* [Task objective] Below are the records; restate all of them word for word.

[Saved data entries]
###

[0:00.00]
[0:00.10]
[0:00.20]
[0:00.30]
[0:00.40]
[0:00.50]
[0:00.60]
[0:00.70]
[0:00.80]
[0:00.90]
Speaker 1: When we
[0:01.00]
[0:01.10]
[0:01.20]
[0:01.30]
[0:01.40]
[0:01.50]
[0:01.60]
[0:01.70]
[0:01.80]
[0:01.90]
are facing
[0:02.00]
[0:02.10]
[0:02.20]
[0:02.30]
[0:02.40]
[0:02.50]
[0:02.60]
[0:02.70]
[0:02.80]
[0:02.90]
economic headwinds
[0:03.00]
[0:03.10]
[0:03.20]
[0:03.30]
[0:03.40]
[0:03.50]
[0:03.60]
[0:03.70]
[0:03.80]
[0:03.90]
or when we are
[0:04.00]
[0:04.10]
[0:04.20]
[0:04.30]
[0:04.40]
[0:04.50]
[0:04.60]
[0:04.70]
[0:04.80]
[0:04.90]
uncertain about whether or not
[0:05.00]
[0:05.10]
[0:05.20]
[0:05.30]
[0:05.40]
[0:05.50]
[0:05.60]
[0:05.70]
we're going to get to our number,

###

* [Response area]
[0:00.00]
[0:00.10]
[0:00.20]
[0:00.30]
[0:00.40]
[0:00.50]
[0:00.60]
[0:00.70]
[0:00.80]
[0:00.90]
Speaker 1: When we
[0:01.00]
[0:01.10]
[0:01.20]
[0:01.30]
[0:01.40]
[0:01.50]
[0:01.60]
[0:01.70]
[0:01.80]
[0:01.90]
are facing
[0:02.00]
[0:02.10]
[0:02.20]
[0:02.30]
[0:02.40]
[0:02.50]
[0:02.60]
[0:02.70]
[0:02.80]
[0:02.90]
economic headwinds
[0:03.00]
[0:03.10]
[0:03.20]
[0:03.30]
[0:03.40]
[0:03.50]
[0:03.60]
[0:03.70]
[0:03.80]
[0:03.90]
or when we are
[0:04.00]
[0:04.10]
[0:04.20]
[0:04.30]
[0:04.40]
[0:04.50]
[0:04.60]
[0:04.70]
[0:04.80]
[0:04.90]
uncertain about whether or not
[0:05.00]
[0:05.10]
[0:05.20]
[0:05.30]
[0:05.40]
[0:05.50]
[0:05.60]
[0:05.70]
we're going to get to our number,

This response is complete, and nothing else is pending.